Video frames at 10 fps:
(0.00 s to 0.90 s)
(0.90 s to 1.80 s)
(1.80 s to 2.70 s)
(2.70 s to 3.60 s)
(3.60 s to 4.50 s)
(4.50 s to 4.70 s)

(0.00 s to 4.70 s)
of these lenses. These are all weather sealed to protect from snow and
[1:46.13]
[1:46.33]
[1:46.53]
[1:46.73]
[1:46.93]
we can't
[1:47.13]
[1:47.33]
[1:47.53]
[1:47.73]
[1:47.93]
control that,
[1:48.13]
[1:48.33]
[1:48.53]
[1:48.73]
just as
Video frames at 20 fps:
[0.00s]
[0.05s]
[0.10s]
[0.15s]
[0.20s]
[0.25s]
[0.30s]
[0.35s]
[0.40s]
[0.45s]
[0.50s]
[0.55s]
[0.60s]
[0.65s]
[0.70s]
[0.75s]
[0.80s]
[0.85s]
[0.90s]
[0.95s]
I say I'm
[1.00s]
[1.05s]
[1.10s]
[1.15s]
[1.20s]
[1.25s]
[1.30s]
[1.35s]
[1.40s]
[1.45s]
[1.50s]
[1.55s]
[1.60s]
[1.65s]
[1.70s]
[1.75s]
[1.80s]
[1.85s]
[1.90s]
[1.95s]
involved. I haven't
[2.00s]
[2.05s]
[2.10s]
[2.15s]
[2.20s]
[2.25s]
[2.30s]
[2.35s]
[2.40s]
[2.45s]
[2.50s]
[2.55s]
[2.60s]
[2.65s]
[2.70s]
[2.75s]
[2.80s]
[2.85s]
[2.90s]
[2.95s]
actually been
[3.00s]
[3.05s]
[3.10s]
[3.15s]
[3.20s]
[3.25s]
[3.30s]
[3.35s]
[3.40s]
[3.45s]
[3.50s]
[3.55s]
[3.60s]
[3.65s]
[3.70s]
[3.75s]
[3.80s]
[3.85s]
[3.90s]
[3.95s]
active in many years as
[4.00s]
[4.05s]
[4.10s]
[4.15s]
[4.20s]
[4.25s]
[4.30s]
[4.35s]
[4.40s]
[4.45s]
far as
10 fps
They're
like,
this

■ What is expected: Set the whole listing down again so that it matches the original exactly.

■ Answer below:
Video frames at 10 fps:
(0.00 s to 0.90 s)
(0.90 s to 1.80 s)
(1.80 s to 2.70 s)
(2.70 s to 3.60 s)
(3.60 s to 4.50 s)
(4.50 s to 4.70 s)

(0.00 s to 4.70 s)
of these lenses. These are all weather sealed to protect from snow and
[1:46.13]
[1:46.33]
[1:46.53]
[1:46.73]
[1:46.93]
we can't
[1:47.13]
[1:47.33]
[1:47.53]
[1:47.73]
[1:47.93]
control that,
[1:48.13]
[1:48.33]
[1:48.53]
[1:48.73]
just as
Video frames at 20 fps:
[0.00s]
[0.05s]
[0.10s]
[0.15s]
[0.20s]
[0.25s]
[0.30s]
[0.35s]
[0.40s]
[0.45s]
[0.50s]
[0.55s]
[0.60s]
[0.65s]
[0.70s]
[0.75s]
[0.80s]
[0.85s]
[0.90s]
[0.95s]
I say I'm
[1.00s]
[1.05s]
[1.10s]
[1.15s]
[1.20s]
[1.25s]
[1.30s]
[1.35s]
[1.40s]
[1.45s]
[1.50s]
[1.55s]
[1.60s]
[1.65s]
[1.70s]
[1.75s]
[1.80s]
[1.85s]
[1.90s]
[1.95s]
involved. I haven't
[2.00s]
[2.05s]
[2.10s]
[2.15s]
[2.20s]
[2.25s]
[2.30s]
[2.35s]
[2.40s]
[2.45s]
[2.50s]
[2.55s]
[2.60s]
[2.65s]
[2.70s]
[2.75s]
[2.80s]
[2.85s]
[2.90s]
[2.95s]
actually been
[3.00s]
[3.05s]
[3.10s]
[3.15s]
[3.20s]
[3.25s]
[3.30s]
[3.35s]
[3.40s]
[3.45s]
[3.50s]
[3.55s]
[3.60s]
[3.65s]
[3.70s]
[3.75s]
[3.80s]
[3.85s]
[3.90s]
[3.95s]
active in many years as
[4.00s]
[4.05s]
[4.10s]
[4.15s]
[4.20s]
[4.25s]
[4.30s]
[4.35s]
[4.40s]
[4.45s]
far as
10 fps
They're
like,
this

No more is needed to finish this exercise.